“Unfortunately, [the strikes] could go on for quite a long time, but as they do, they get worse for everyone over time,” said Jacqueline Corbelli, co-founder and CEO of Brightline, the company that provides the tech for major TV companies’ interactive ad units. “Getting delayed upfront commitments adds a really important layer of pressure on the studios and streamers to negotiate [with the unions] with more speed and willingness.”
As media companies have sought ways to reduce the cost of producing content for streaming, advertising has become a necessity for monetizing digital audiences, whose subscription fees alone weren’t enough to fund the hundreds of millions now spent on many series. And as fresh content threatens to wane should the strikes continue, consumers already struggling with subscription fatigue may begin questioning the value of cable or streaming payments.
Writers’ union reaches out
Negotiations between media companies and agency buyers have begun wrapping—multiple buyers said they were approximately 80% done with their dealmaking as of late July, with the major sellers such as NBCUniversal, Disney, Warner Bros. Discovery and Paramount already completed. But phase two of the upfronts, in which clients agree on dollar amounts and place orders with each media company, may become complicated as the strikes’ impacts have yet to be determined.
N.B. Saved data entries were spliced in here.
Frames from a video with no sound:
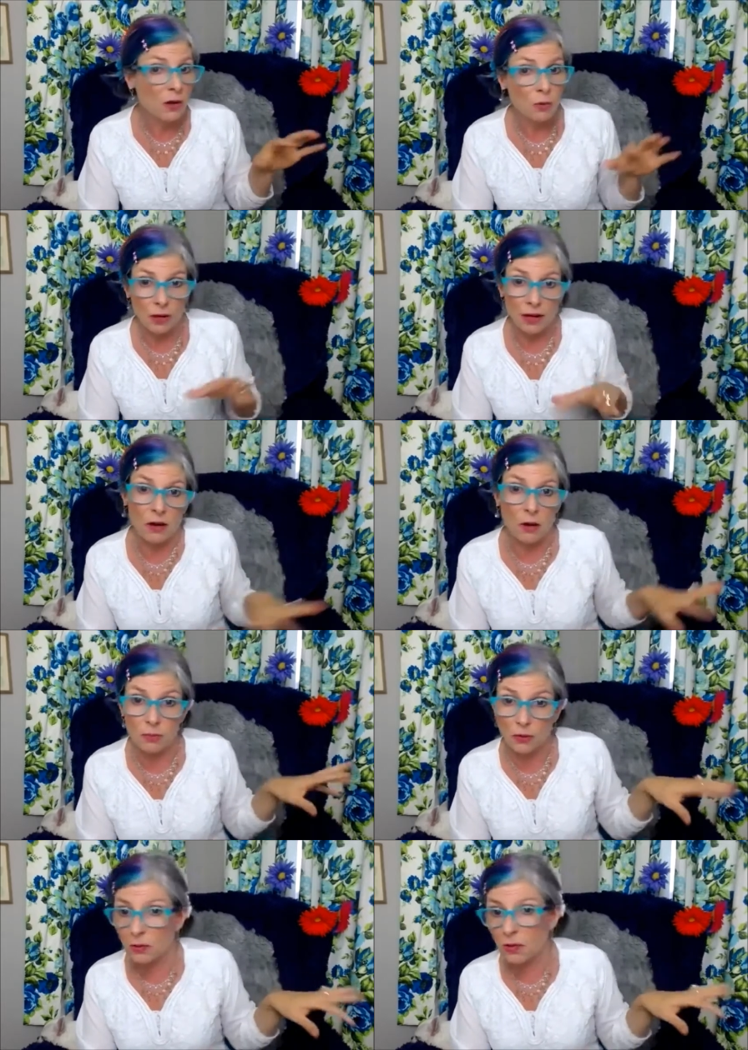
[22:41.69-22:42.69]
what I call
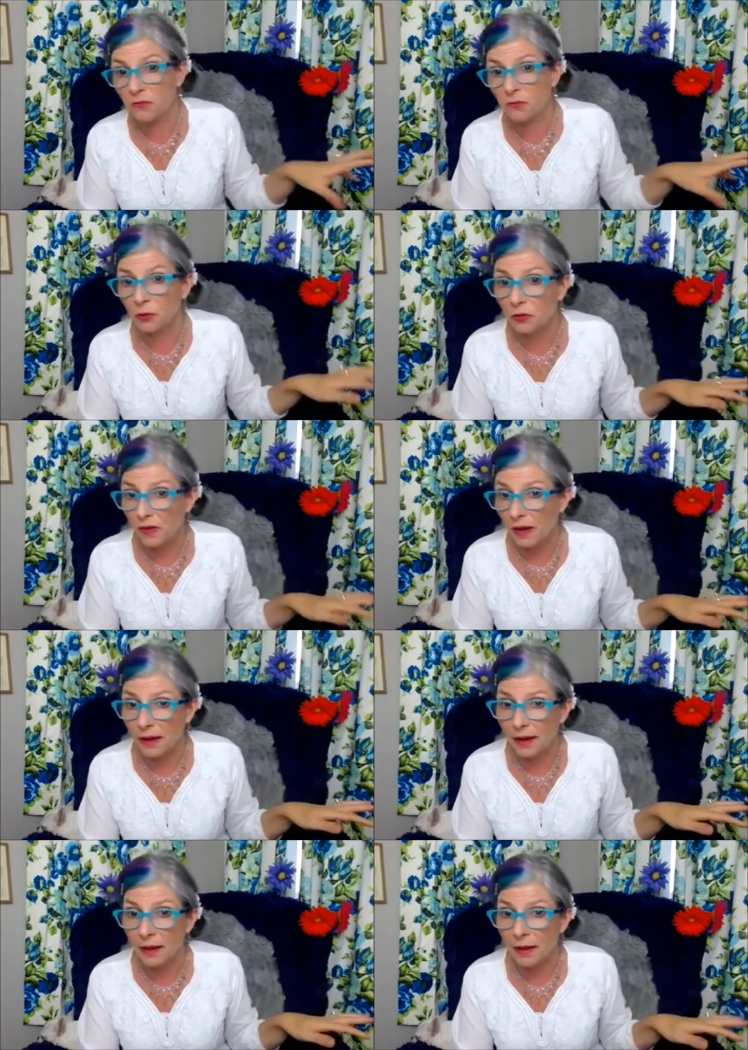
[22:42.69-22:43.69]
peripheral
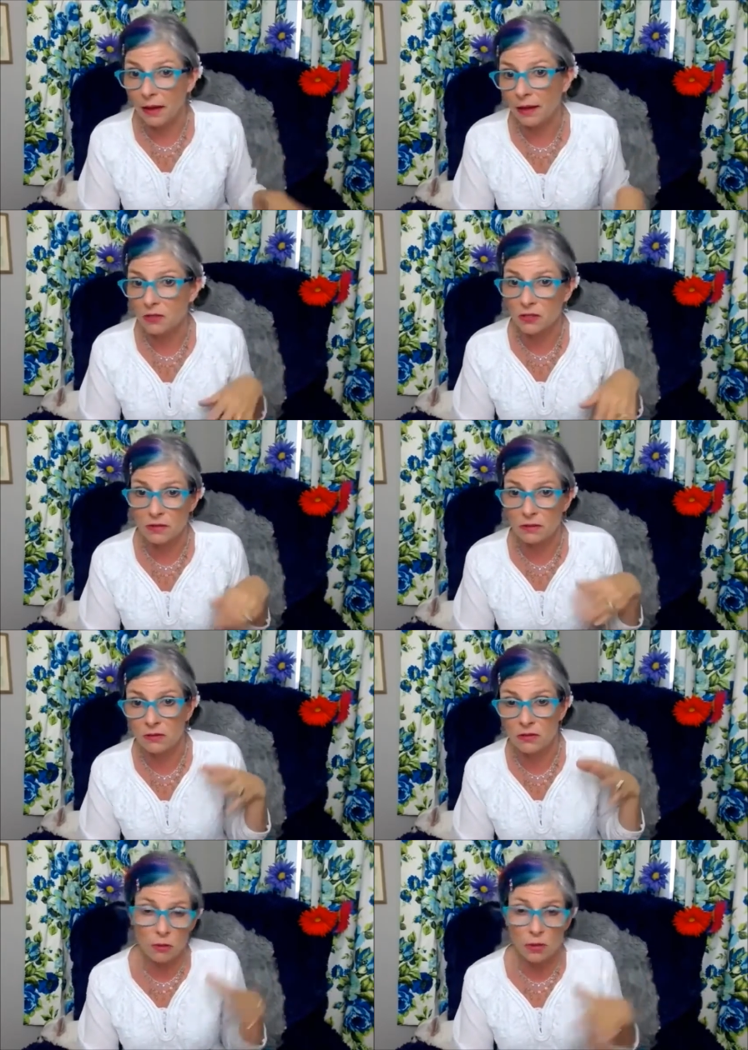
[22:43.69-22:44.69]
dating, like just
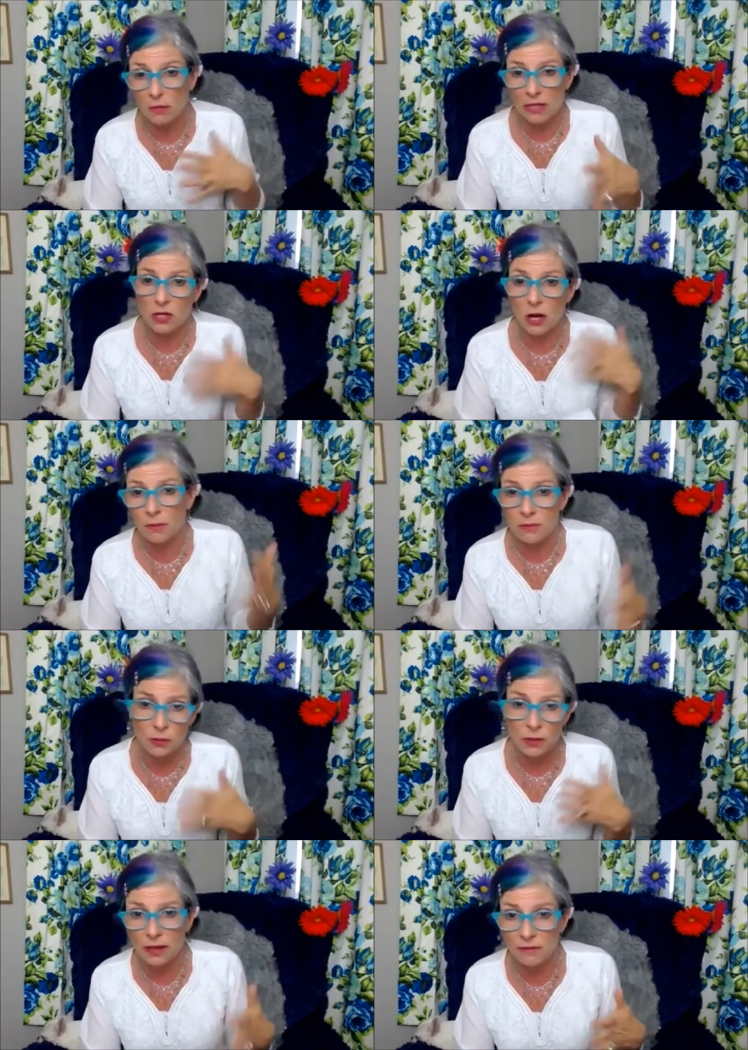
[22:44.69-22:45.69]
doing my job,
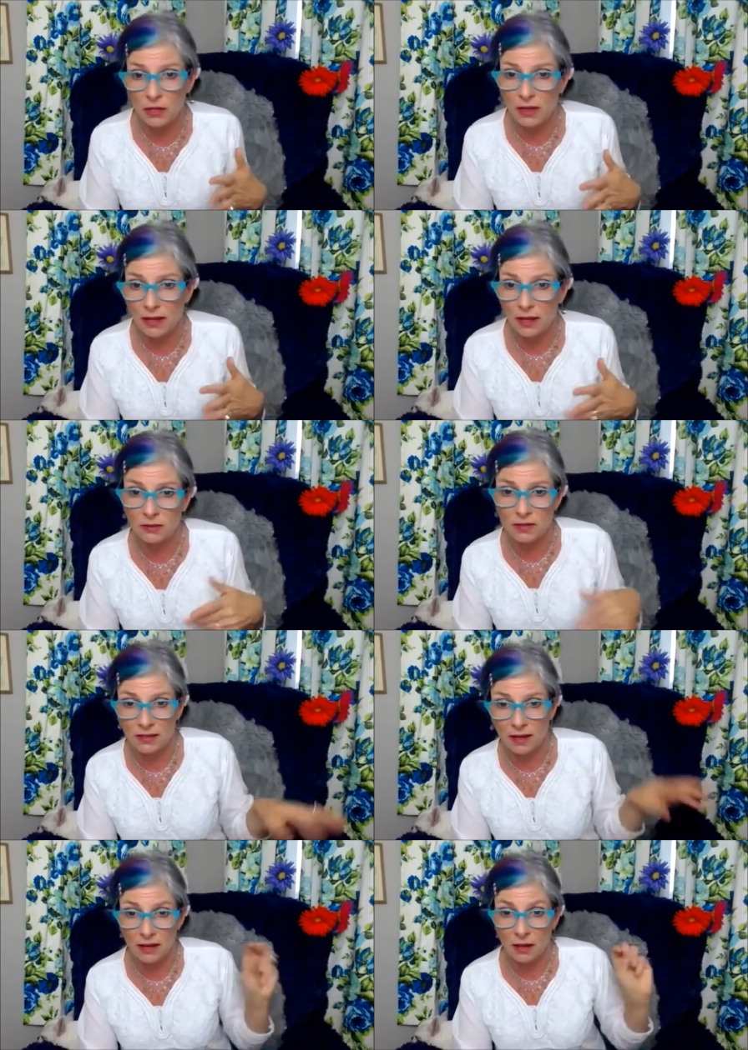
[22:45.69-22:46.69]
doing everything else,
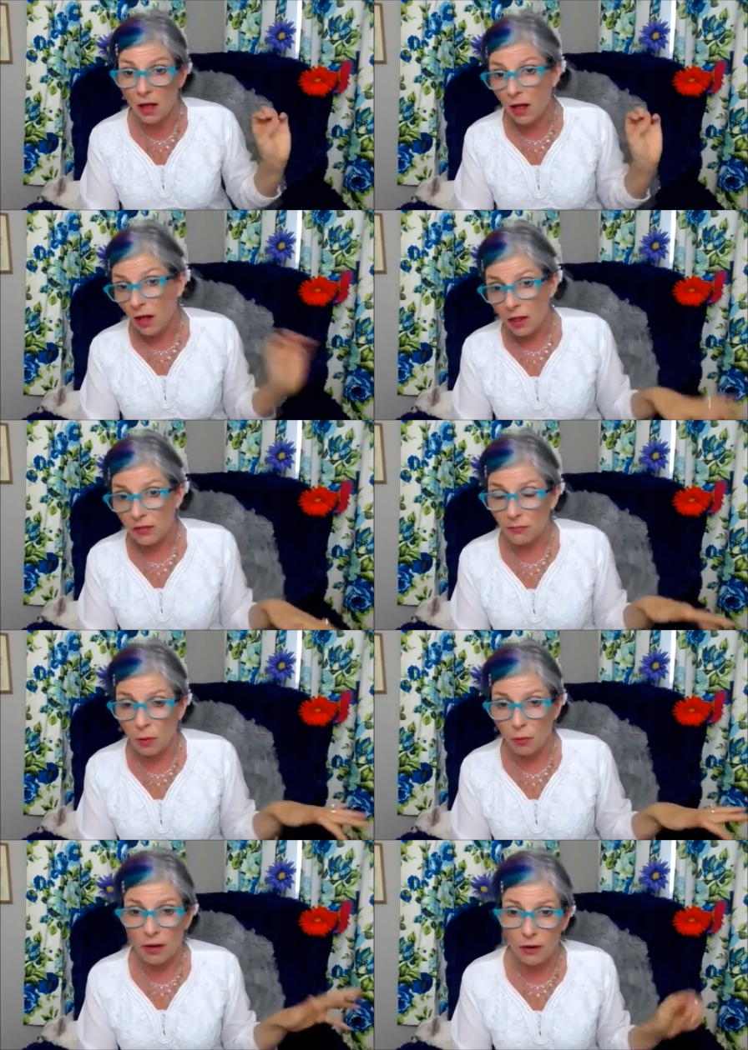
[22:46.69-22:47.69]
and kind of
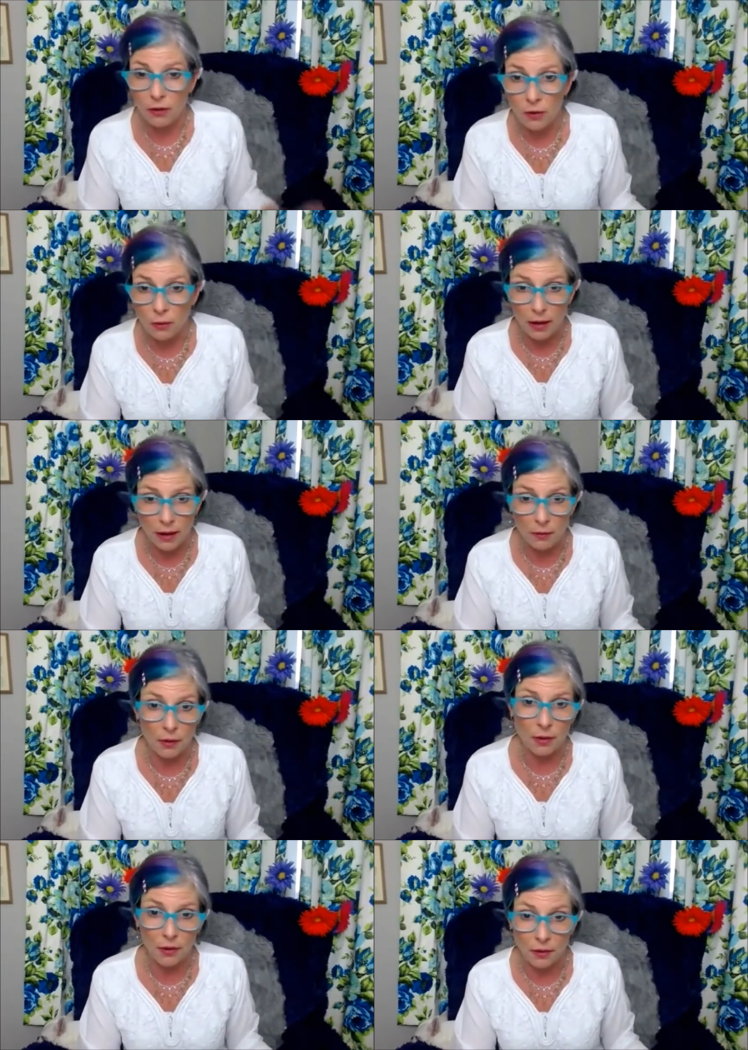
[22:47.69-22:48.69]
throwing a note out
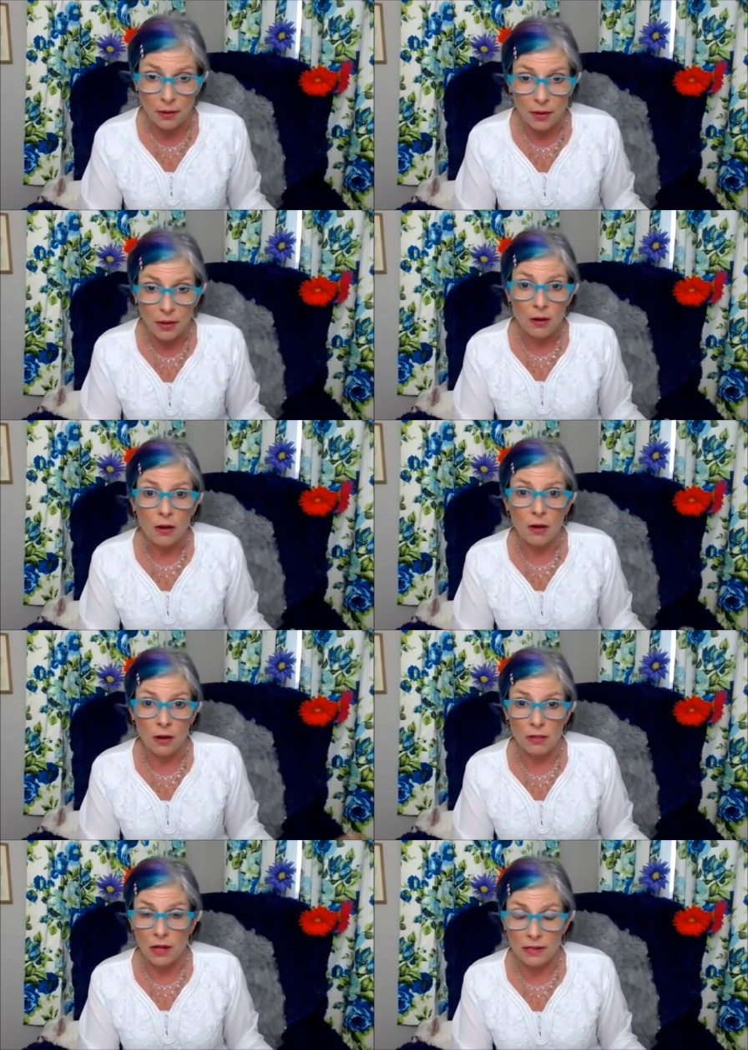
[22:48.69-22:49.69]
on a
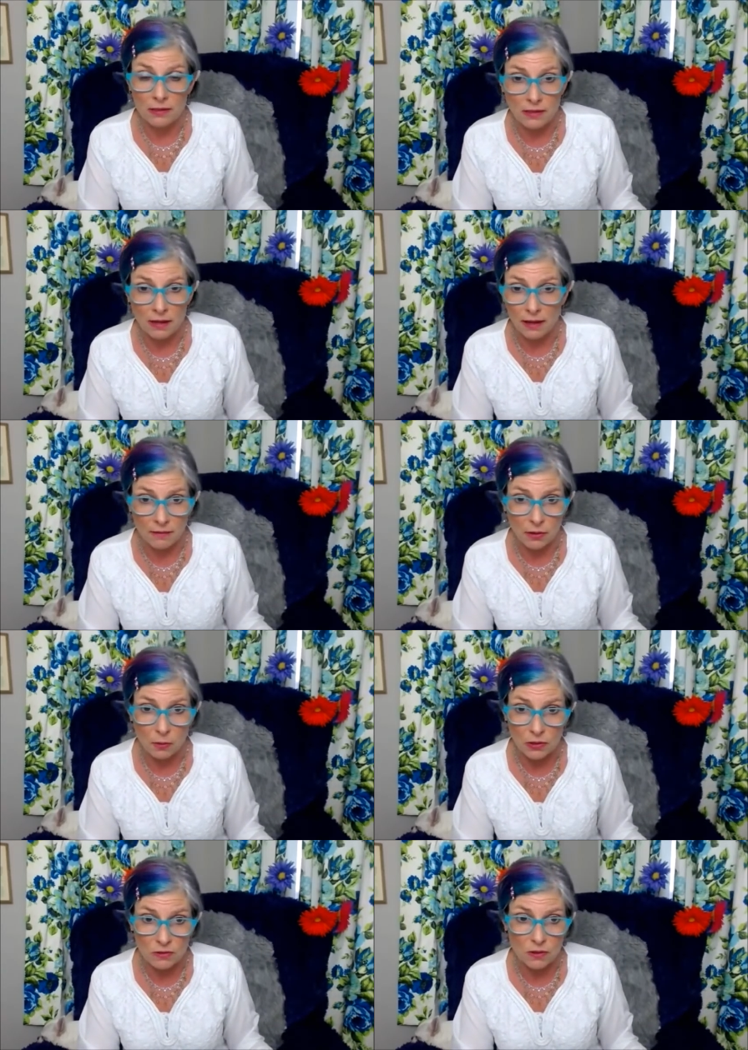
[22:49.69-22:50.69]
online site
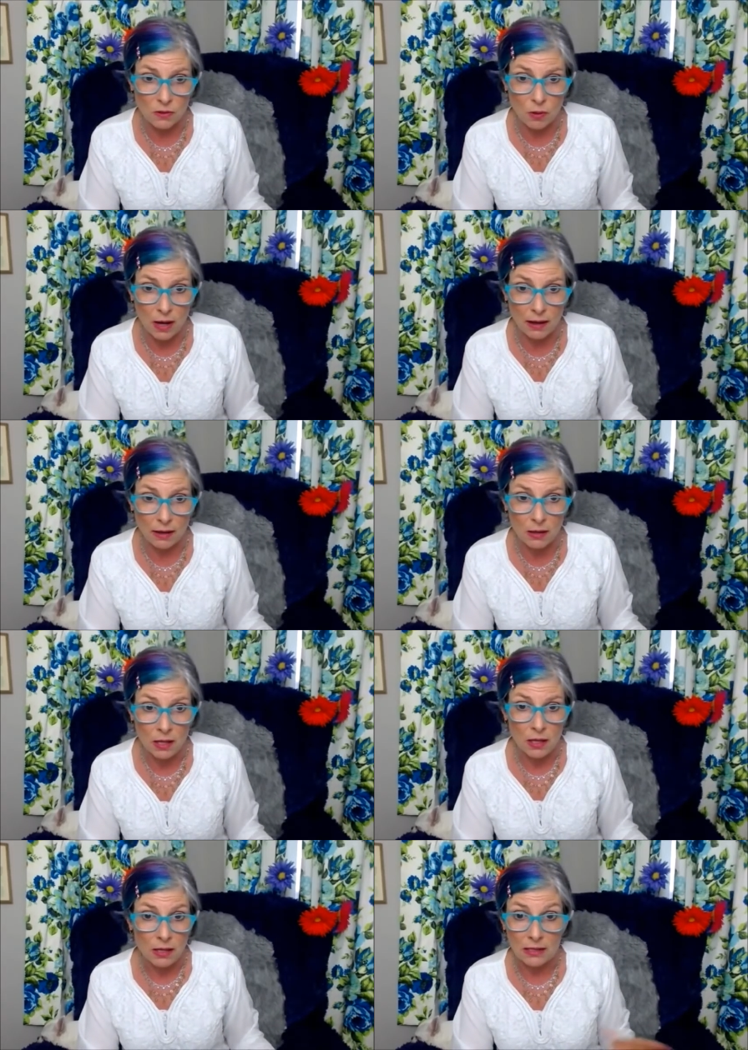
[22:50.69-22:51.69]
every once in a while,
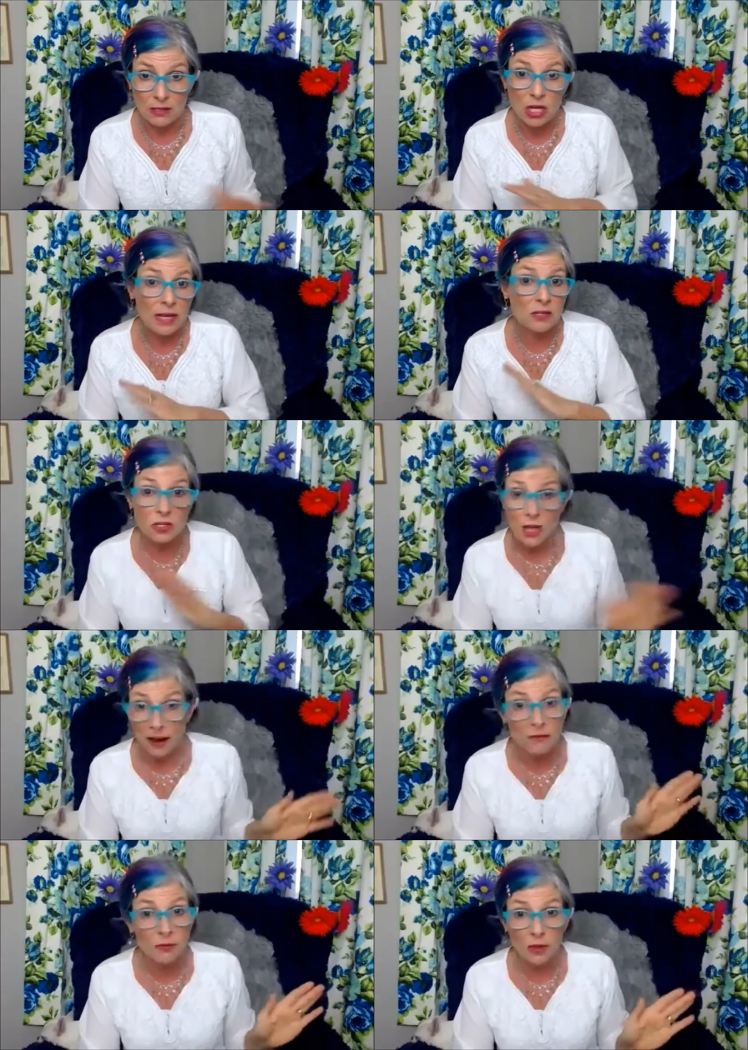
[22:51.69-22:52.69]
it changed
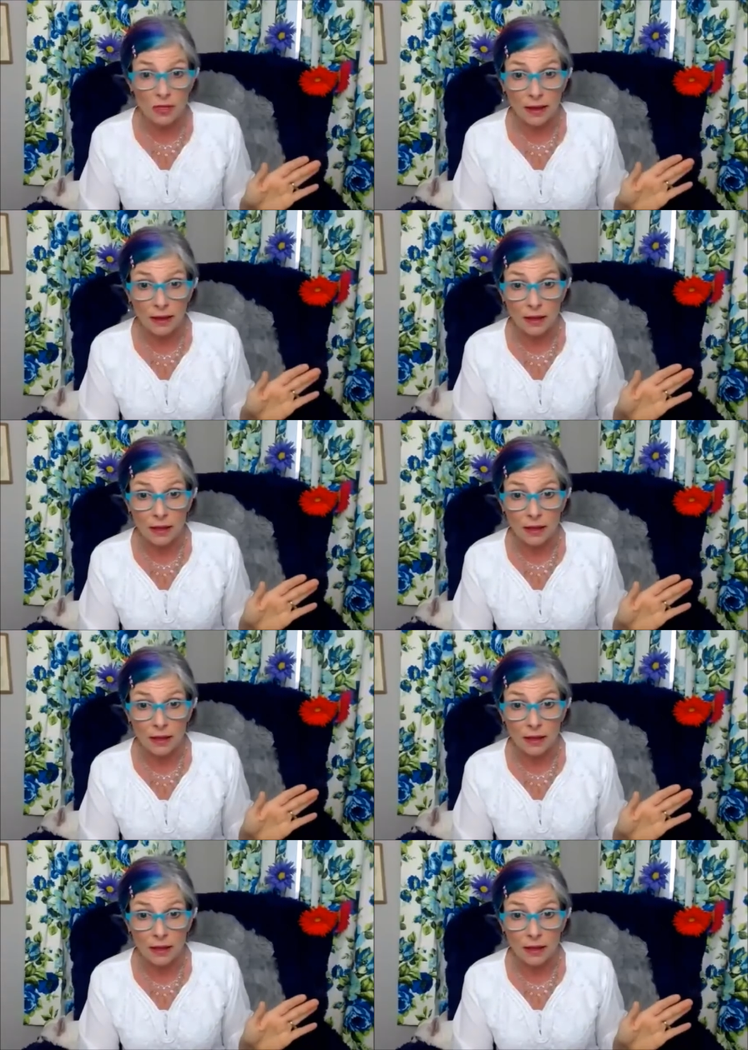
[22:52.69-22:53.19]
everything.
“If there were no strikes, I have a high degree of confidence that there wouldn’t be a ton of churn from hold to order, because the budgets were already somewhat conservative and already down in a lot of cases,” said one agency buyer.
If the strikes continue, causing more upsets in new content, clients may begin to either cut their commitments or continue forward with intentions to take options.
The buyer also noted the WGA had sent correspondence to prompt them to leverage the strikes into their negotiation talks with sellers. The emails, reviewed by Ad Age, began by calculating the number of series that had halted production due to the writers’ strike—50 series each on linear and streaming before the actors’ strike disrupted numerous more this month. The letter then listed questions buyers might pose to networks: “How are you addressing the risk that diminished content slates resulting from the writers’ strike may lead to viewership declines or subscriber loss?” and “What are your plans to end the strike and unfreeze the content pipeline?”
The buyer said their agency had not participated in direct conversations with media companies or the Hollywood unions about negotiations to resolve the strikes.
One network executive said that if the strikes continue past Labor Day, that would start to more urgently trigger alarm bells for advertising revenues. “Advertisers don’t go to order until October,” said the executive. At that point, clients might start shaving percentages off of their spend with TV companies, said the executive. “The sales forces are saying to the powers that be, ‘You better have this figured out by Oct. 1, or we’re going to see some changes.”